投稿者 Ken Kitano : 14:56
2007年03月04日
2月27日 暗室
終日暗室。メキシコの写真を焼く。過去の作品だけどほぼ未発表の作品。というよりいくつかメーカー系のギャラリーに持ち込んだけど、まったく取り上げてもらえなかった。自分では行けると思うのでもう一度プリントをし直している。ギャラリーのディレクターの指摘もあって、以前とまったく違うトーン(と気持ち)でトライしている。印画紙もイルフォードとベルゲールのふたつで試している。ベルゲールは初めて使ったが、壁画の石と漆喰の質感にあっている気がする。それにしても印画紙が高くなった。小全紙は一枚700円近い。下町の居酒屋ならビール大瓶とつまみが一品つく値段だ。他の作品もそうだけど、ぜんぜんいいと言われない同じ作品が、人や時期によって「いい」ということもある。ourfaceもそうだったし、そうゆうのはあるところ仕方のないことだ。自分でいいと思ってあれだけエネルギーを当時傾けたメキシコだから、なんとか形にしたい。今のところモノになるかどうかは五分五分というところ。今日やっと一枚いいのが焼けたのが嬉しい。この感触で行けるといいのだが。

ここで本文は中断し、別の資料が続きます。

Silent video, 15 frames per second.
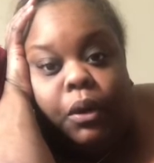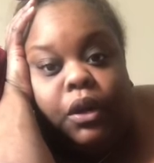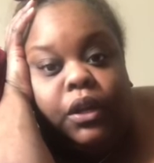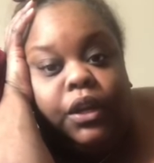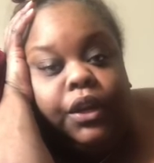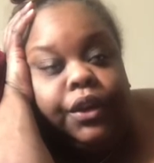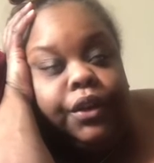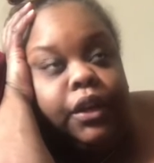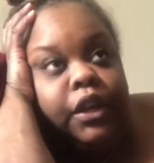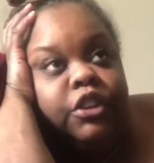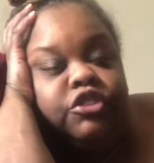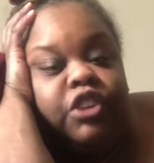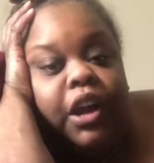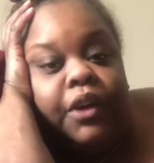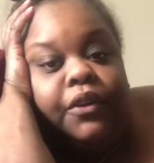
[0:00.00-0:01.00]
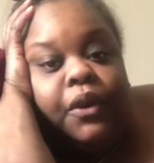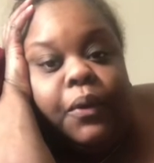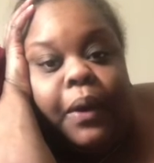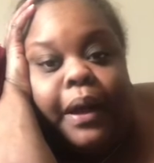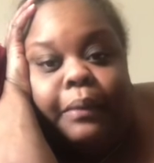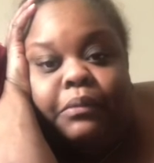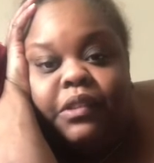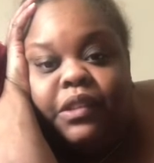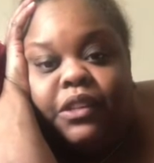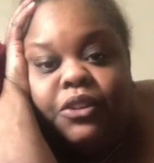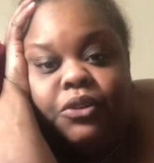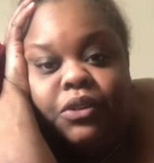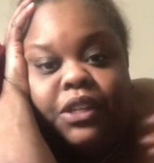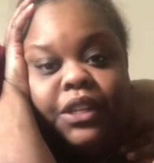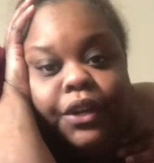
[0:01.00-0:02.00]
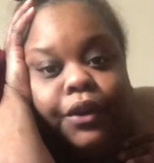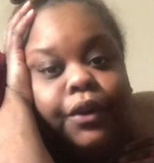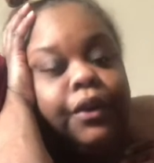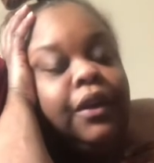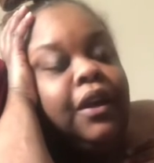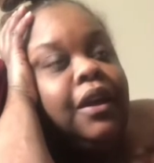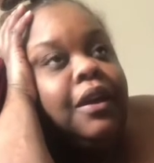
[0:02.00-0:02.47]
on here and let y'all know I'm still here.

暗室で過去のデータを整理していたら、忘れていたけどもの凄い量を焼いていた。以前はとにかく硬く焼いて、画家の描く線を抽出しようとやっきになっていた。一度5号で焼いたのをミニコピーで複写までしているプリントもあった。ロールに大伸ばししたプリントもある。あの頃もいろいろやっていたのだなあ。今は現場の感動とも突き放してみられるから冷静だ。
ただ、過去の作品ということでモチベーションをどう上げられるかが心配だ。写真はやはり、「いま」だと、改めて思う。常に新作に向かっていなければならない。過去に寄り道していていいのかという思いと、あれだけ自分を大きく揺り動かしたメキシコの壁画運動をここで区切りをつけないとという気持ちもある。バライタで焼けるのも今のうちという気もする。新作のコンセプトがいまだはっきりしないので過去に寄り道するのが不安なのだ。同じ理由で以前の「溶游する都市」を本にするという話も小さいトーンであったりするけど、最近、そんなことをしている場合じゃないだろう、という気もしている。
すべて個人の経験として、「いま」に対して具体的に向き合って、正しく越えて行くのが写真だから。急がないといけない。
投稿者 Ken Kitano : 04:28
2月26日 赤津加
暗室のち堀内カラー杉並に寄ってマガジンハウス納品。北島敬三さんの写真展を見ようとコダックに行ったら、北島さんの写真展はニコンだった。勘違い。夜は秋葉原「赤津加」でライター馬田さん、松浦さん、「straight,」誌今野さんと特集の打ち上げ。赤津加は久ぶりだったが、相変わらず繁盛していた。やっとスタッフの顔合わせが出来てひと安心。松浦さんのご配慮に感謝。